20 May 2010 23:13 [Source: ICIS news]
HOUSTON (ICIS news)--US tall oil fatty acid (TOFA) supplies are tightening due to increased demand stemming from surfactant use in the BP oil spill in the Gulf of Mexico, buyers said on Thursday.
The spill was using less TOFA when compared with tallow and vegetable-based C18:1, buyers said.
But a surfactant-maker with a specific product line based on TOFA has been recently added to other suppliers included in sourcing oleic-related product to the oil spill, according to market participants.
US tallow-based fatty acid and TOFA inventories move in routinely monthly contracted volumes with little price volatility and relatively small spot business, sources said.
TOFA price reaction thus far was following a pattern similar to that of tallow-based oleic, whereby material headed for use in the Gulf could command a wide price variation from contracted or typical spot business due to the emergency nature of the event.
Buyers said contract prices for 5% rosin quality TOFA, the lowest quality, ranged from the high-40s cents/lb to the low-50s cents/lb in May.
Top-grade 1% material ranged about the same, according to TOFA buyers.
TOFA feedstock crude tall oil (CTO), a by-product of the paper pulping process, was described in short supply, putting a crunch on TOFA stocks before the oil spill, sources said.
Buyers said TOFA suppliers were aiming at higher prices in June, with at least one 3 cent/lb ($66/tonne, €53/tonne) 1 June increase announced and several July initiatives under consideration.
Several fatty acid buyers and sellers considered surfactant demand from the oil spill would be short lived, perhaps 3-4 weeks, while others were securing additional inventory through July.
TOFAs are a group of rosin (pine oil) based fatty acids that provide similar characteristics as C18:1 oleic acid, such as being a liquid at room temperature.
Emulsifiers, particularly in the drilling sector, are a large end-use segment for TOFAs.
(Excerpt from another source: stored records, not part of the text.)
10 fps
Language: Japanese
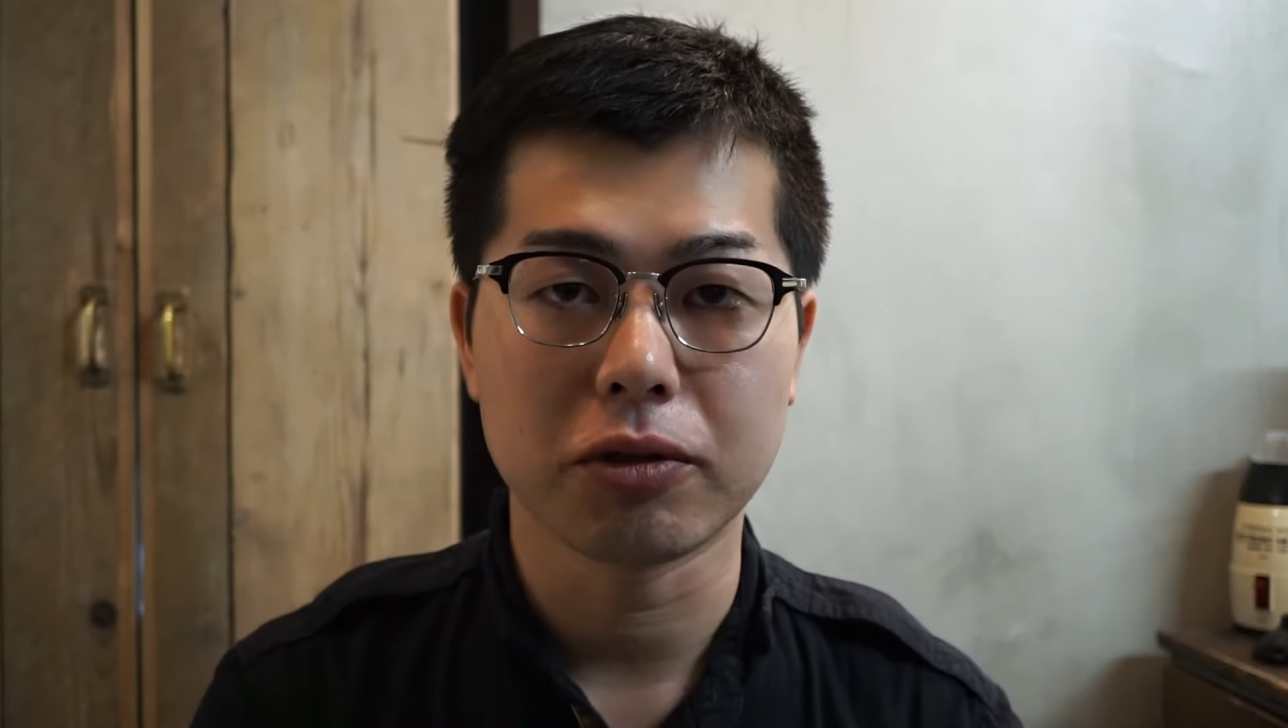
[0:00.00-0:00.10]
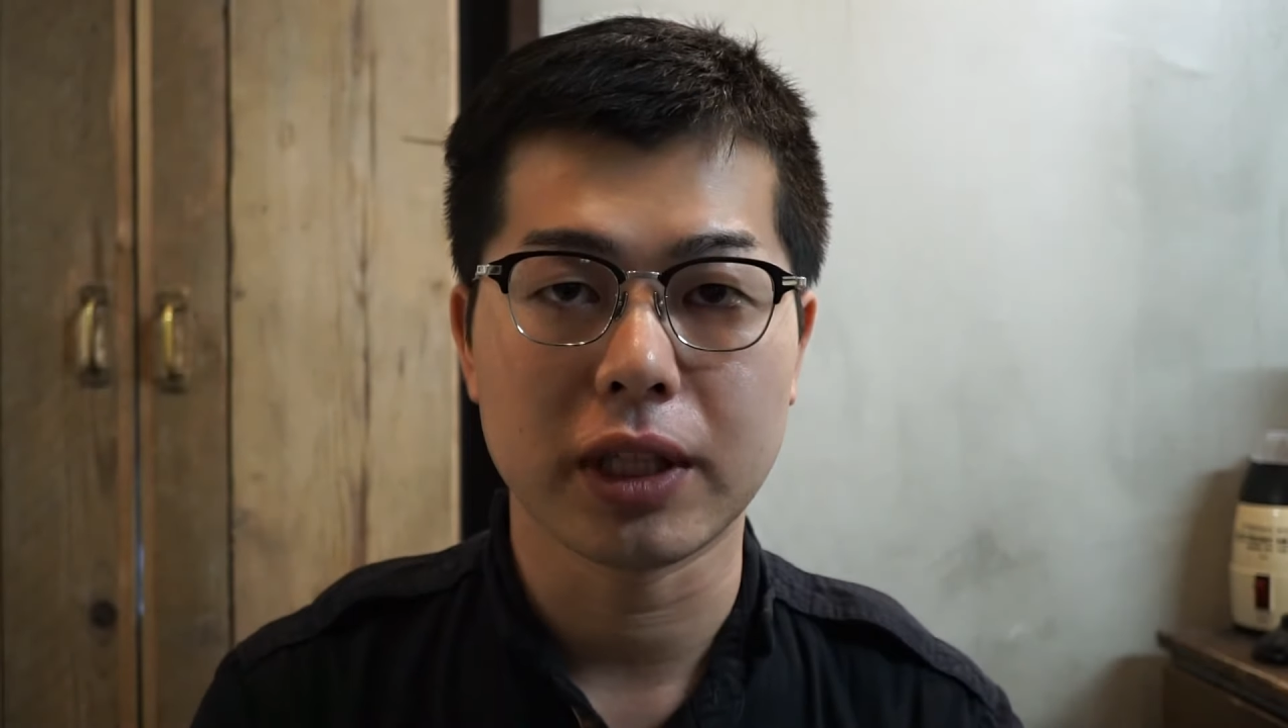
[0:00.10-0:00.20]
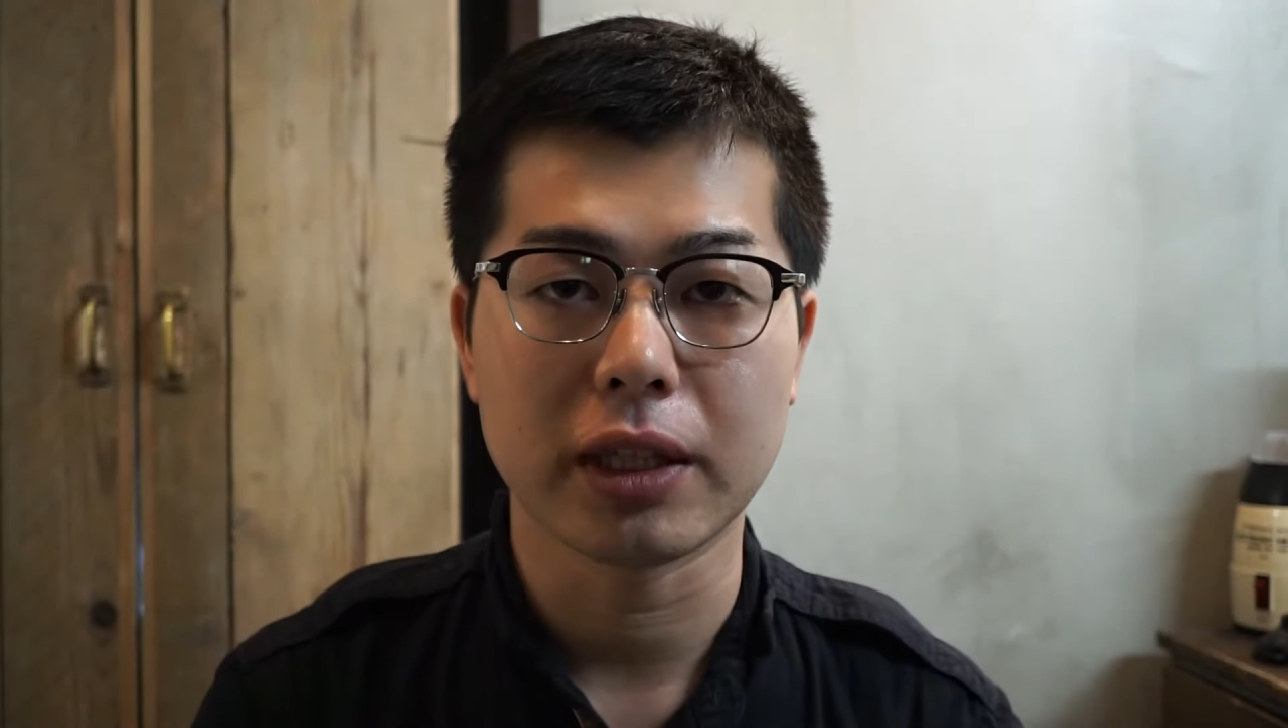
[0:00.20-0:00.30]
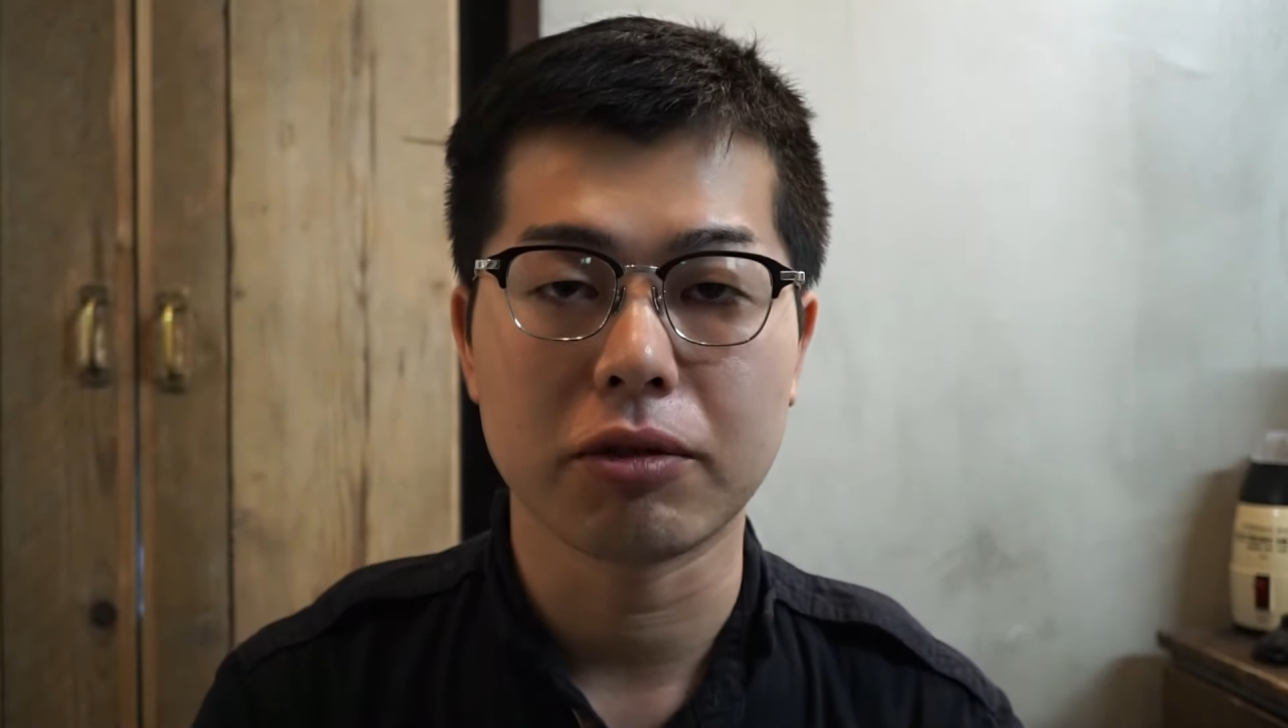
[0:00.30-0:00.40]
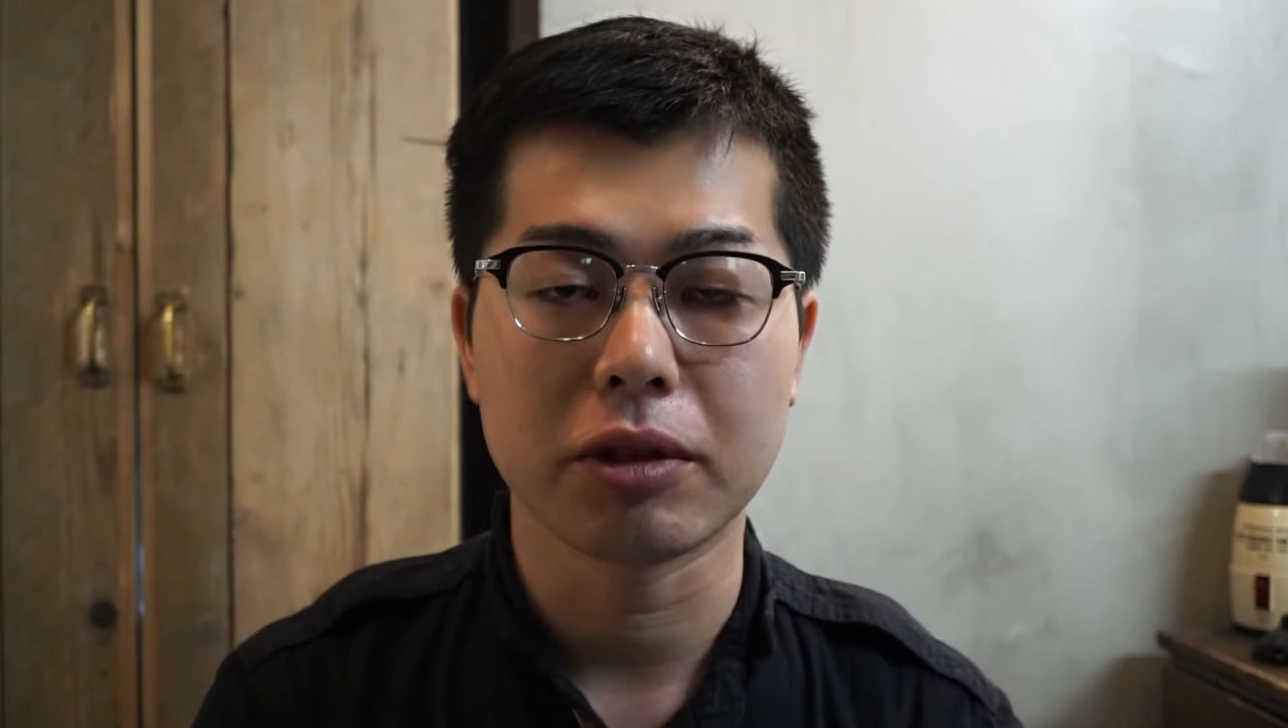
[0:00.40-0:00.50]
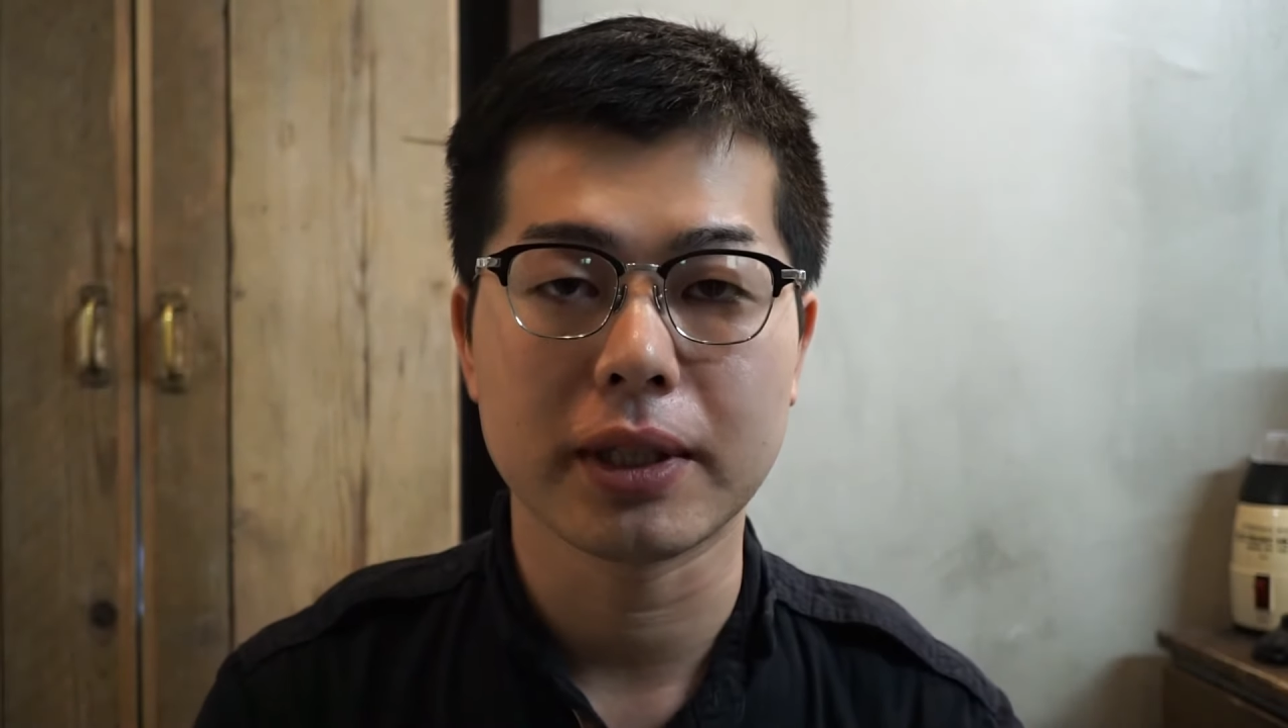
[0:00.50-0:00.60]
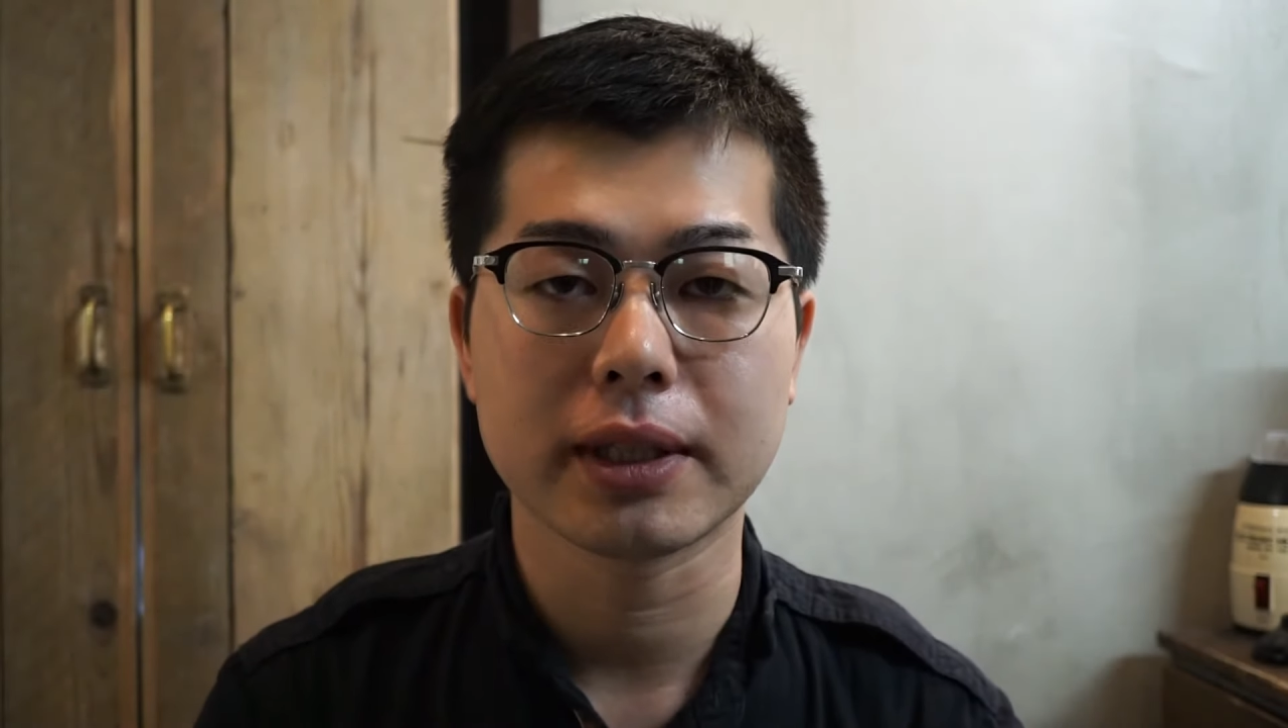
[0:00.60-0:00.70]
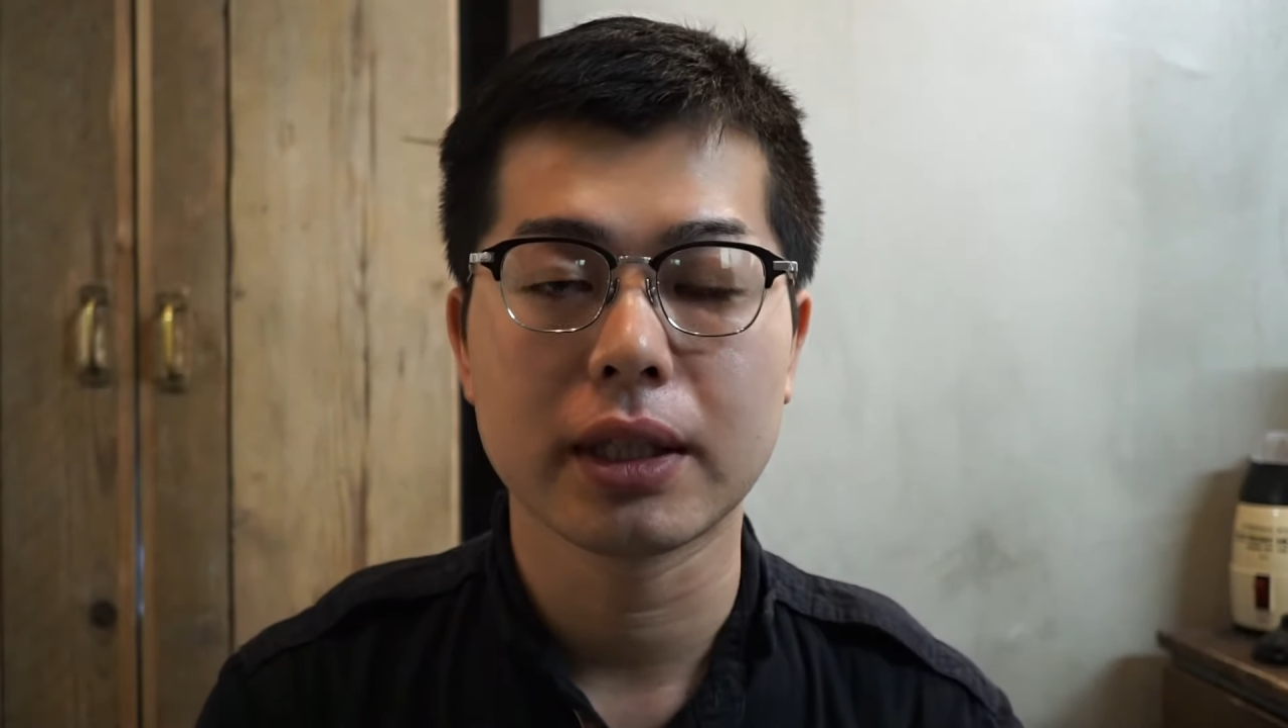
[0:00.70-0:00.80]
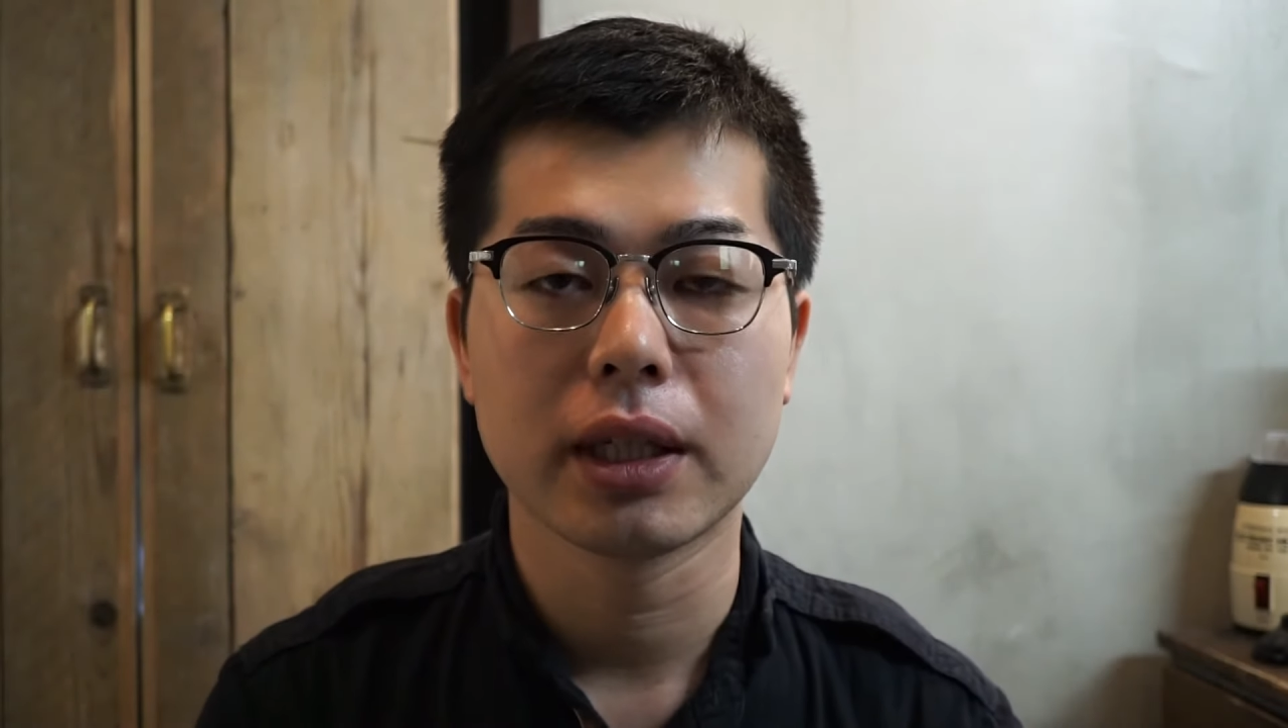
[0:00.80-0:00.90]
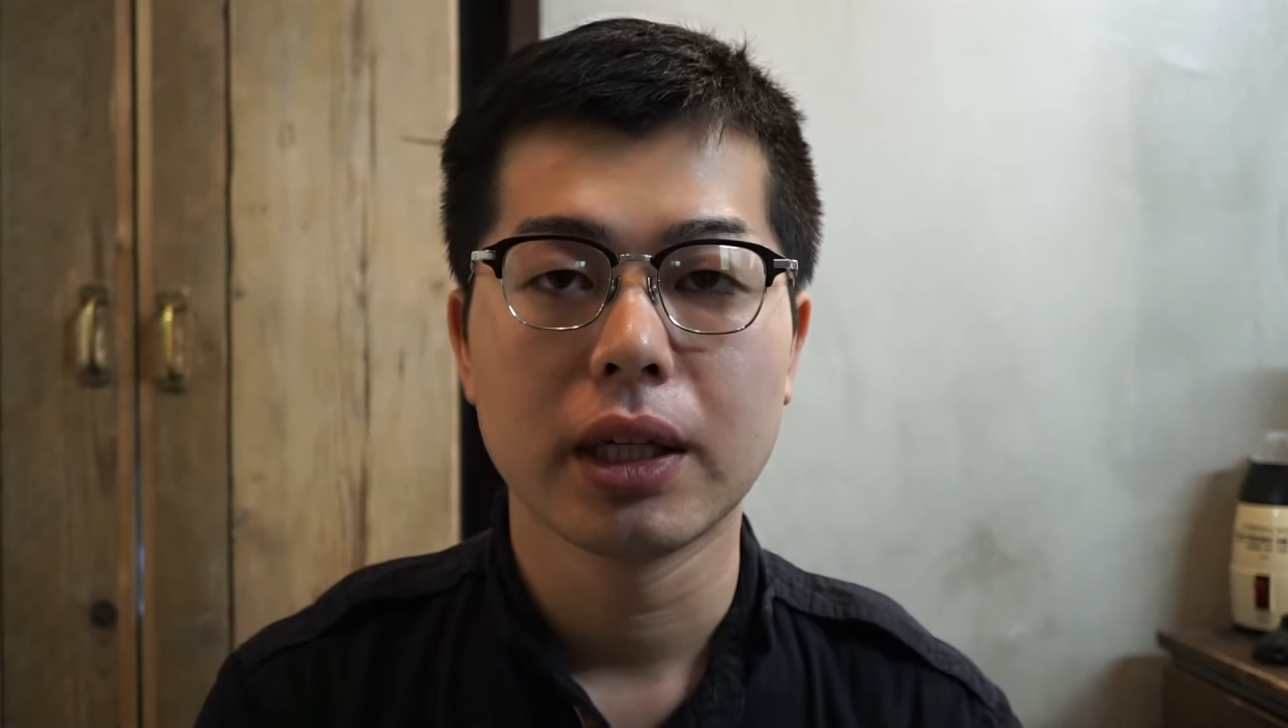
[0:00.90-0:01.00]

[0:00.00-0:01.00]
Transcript: 行っております。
Other end uses include adhesives and inks.
Tall oil fatty acid producers and suppliers include MeadWestvaco, Georgia Pacific and Arizona Chemical, among others.
Tallow and vegetable fatty acid producers include Procter & Gamble, Vantage Oleochemical and Cognis, among others.
The oil spill occurred after the 20 April explosion of the BP-operated Deepwater Horizon rig drilling in the Gulf of Mexico approximately 45-miles off the coast of Louisiana.